> **Problem statement**: All records below are to be repeated exactly, with the pictures left out.

==========

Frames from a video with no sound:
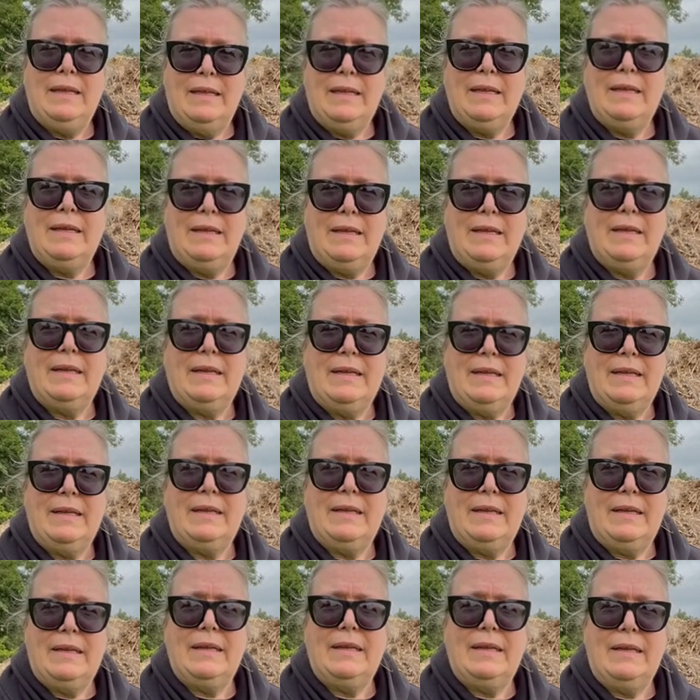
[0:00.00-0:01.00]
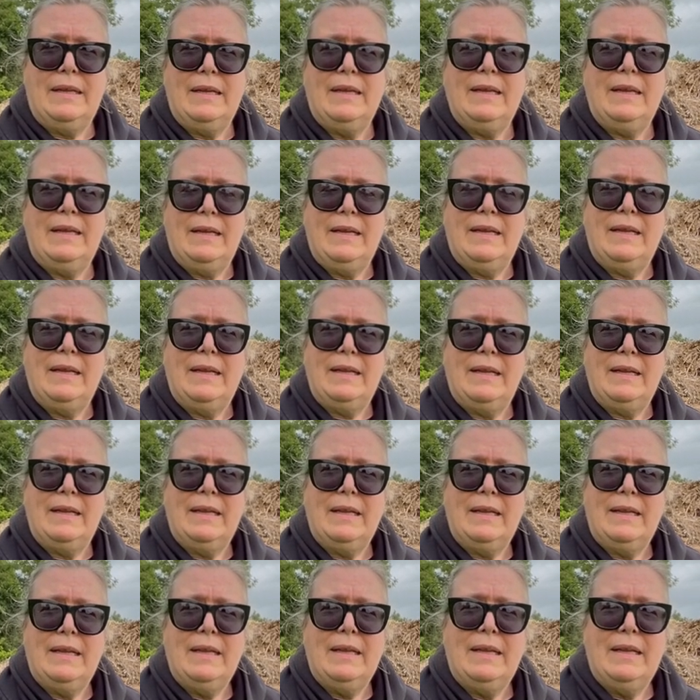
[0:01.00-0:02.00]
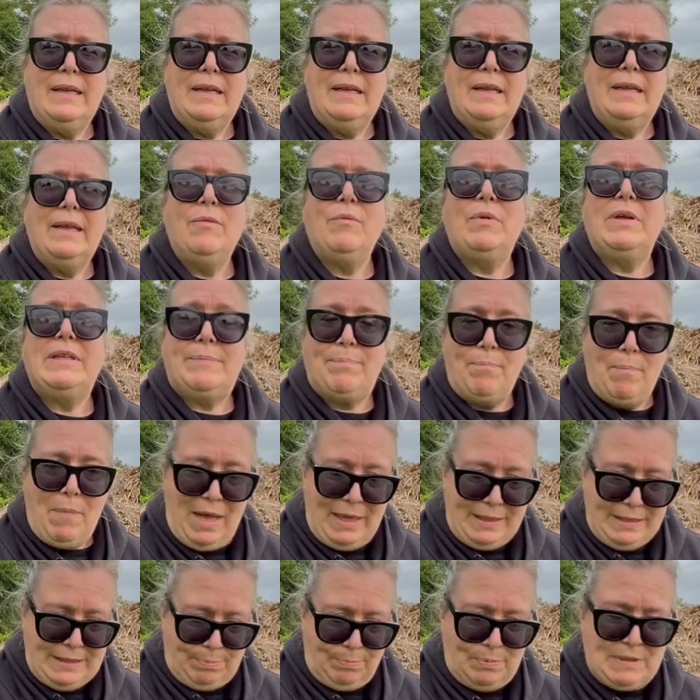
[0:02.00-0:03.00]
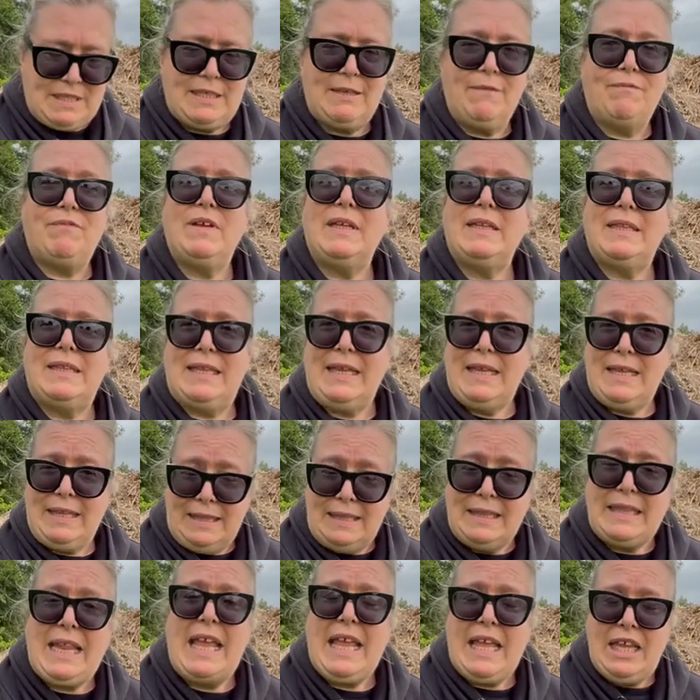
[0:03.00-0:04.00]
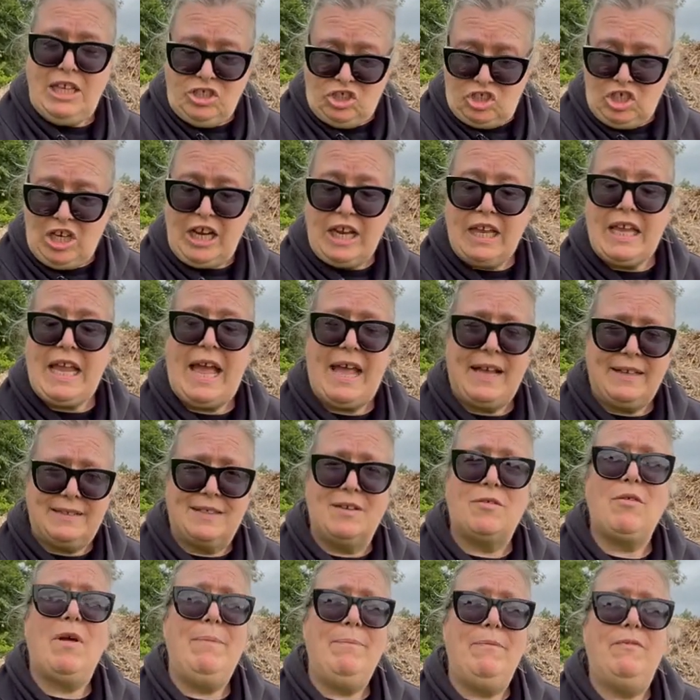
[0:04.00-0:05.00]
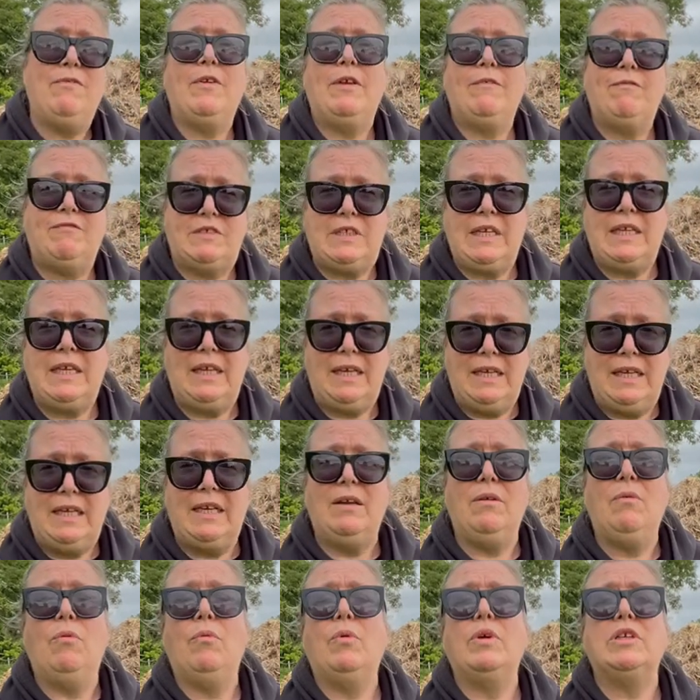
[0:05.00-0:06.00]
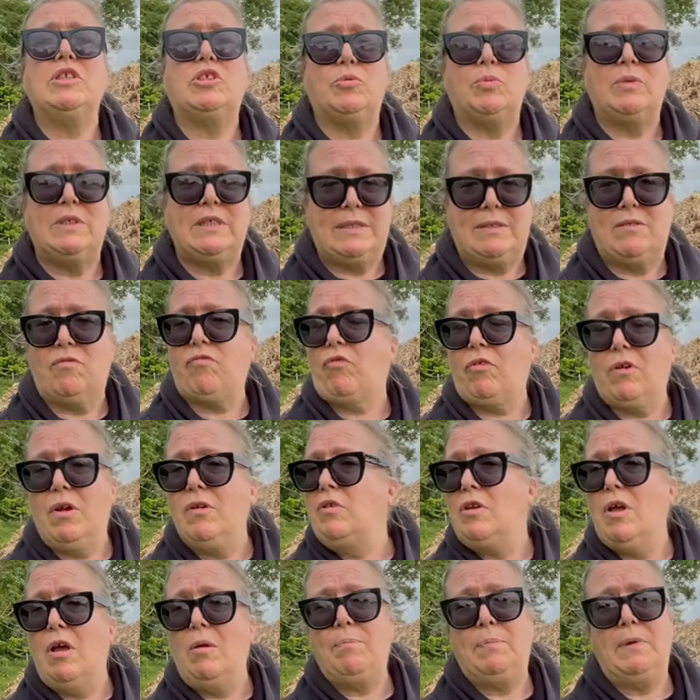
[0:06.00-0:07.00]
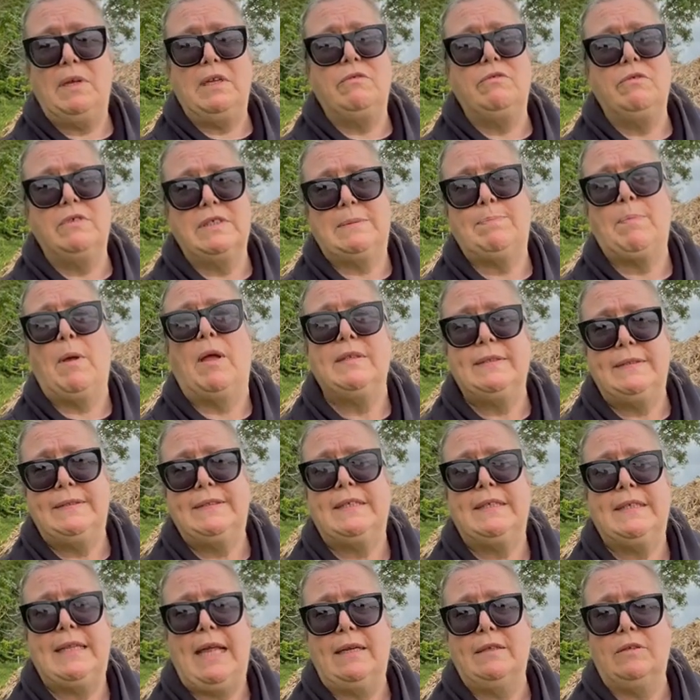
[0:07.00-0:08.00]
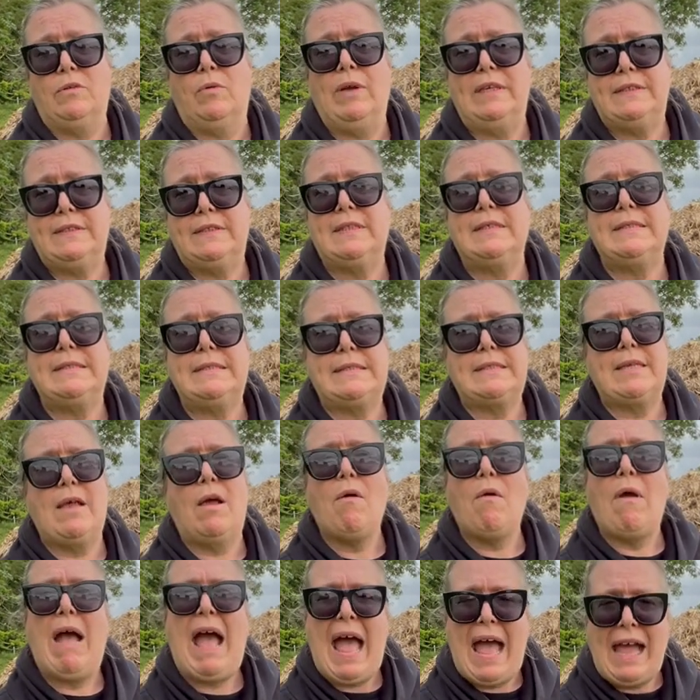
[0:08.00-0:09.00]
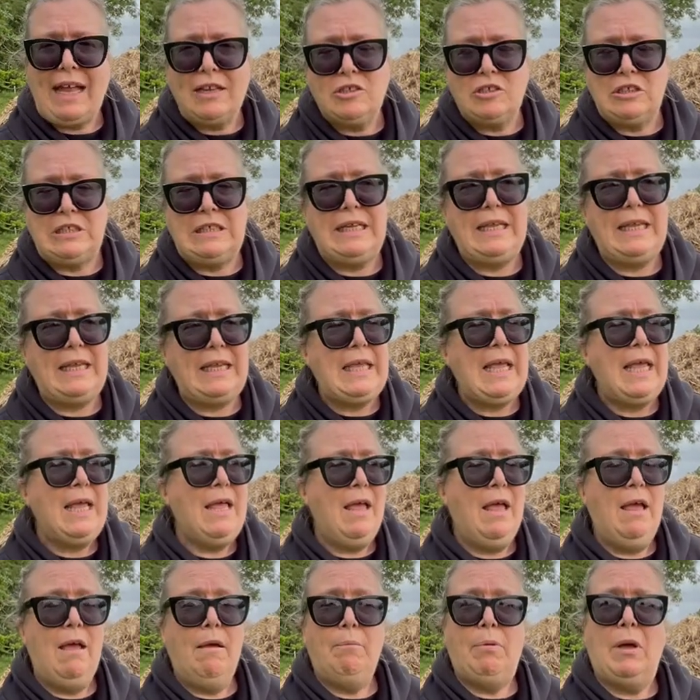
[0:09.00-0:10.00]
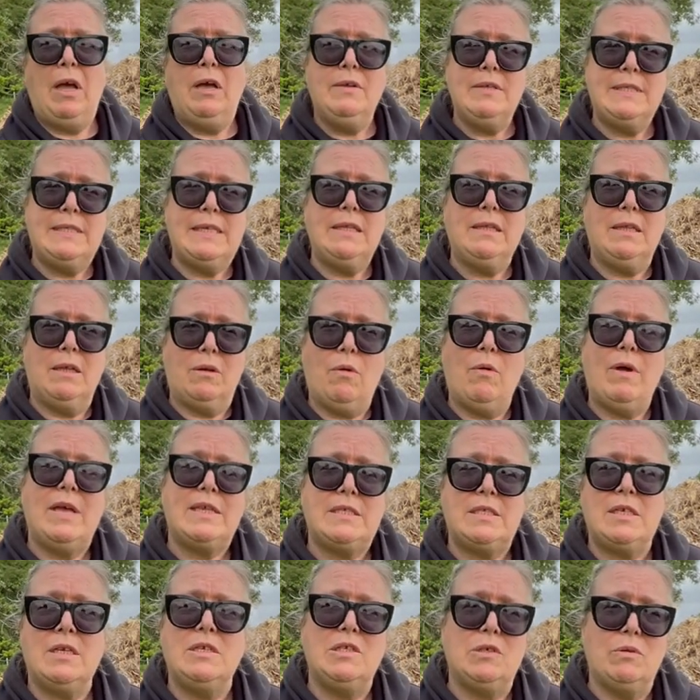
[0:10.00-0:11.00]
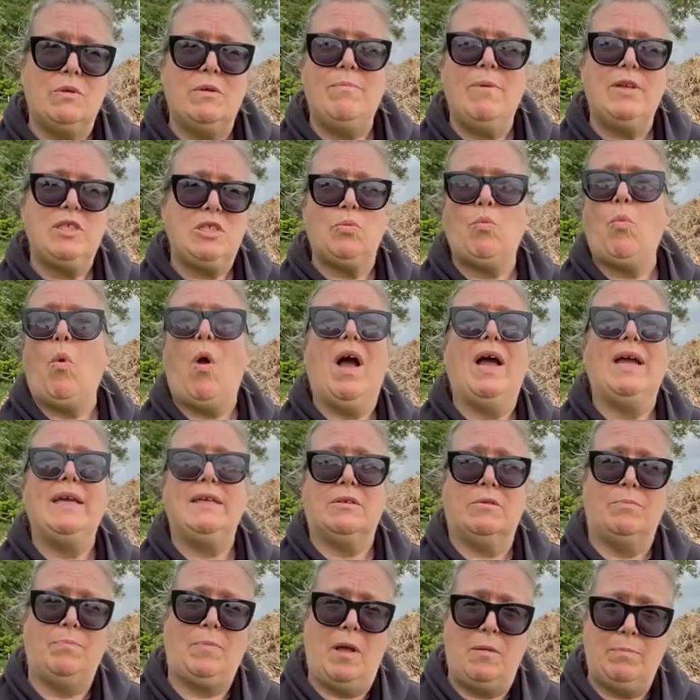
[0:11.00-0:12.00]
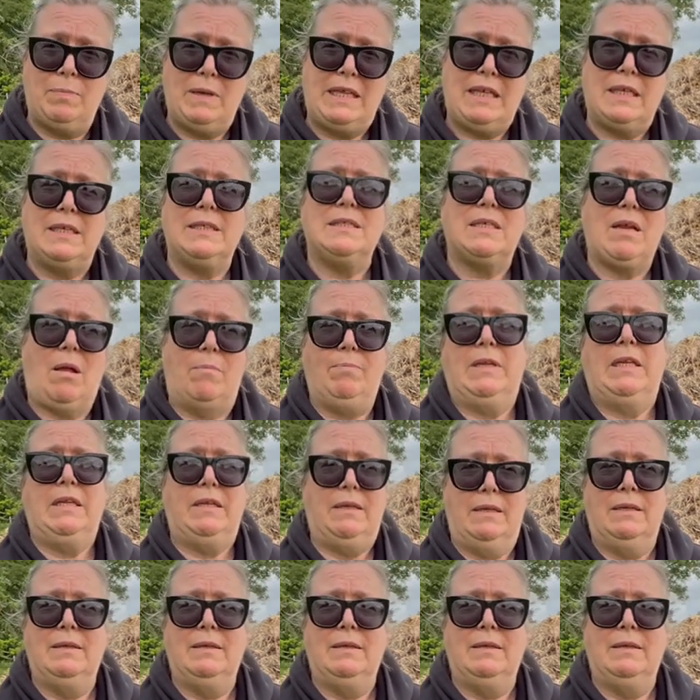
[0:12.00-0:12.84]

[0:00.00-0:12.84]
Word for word: your your specific I Ching? With my specific the I Ching hexagram 15, hexagram 50. which was thrown up in response to that question. So actually posing the question to a much wider public in Dublin.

==========

> **Written answer**:
Frames from a video with no sound:
[0:00.00-0:01.00]
[0:01.00-0:02.00]
[0:02.00-0:03.00]
[0:03.00-0:04.00]
[0:04.00-0:05.00]
[0:05.00-0:06.00]
[0:06.00-0:07.00]
[0:07.00-0:08.00]
[0:08.00-0:09.00]
[0:09.00-0:10.00]
[0:10.00-0:11.00]
[0:11.00-0:12.00]
[0:12.00-0:12.84]

[0:00.00-0:12.84]
Word for word: your your specific I Ching? With my specific the I Ching hexagram 15, hexagram 50. which was thrown up in response to that question. So actually posing the question to a much wider public in Dublin.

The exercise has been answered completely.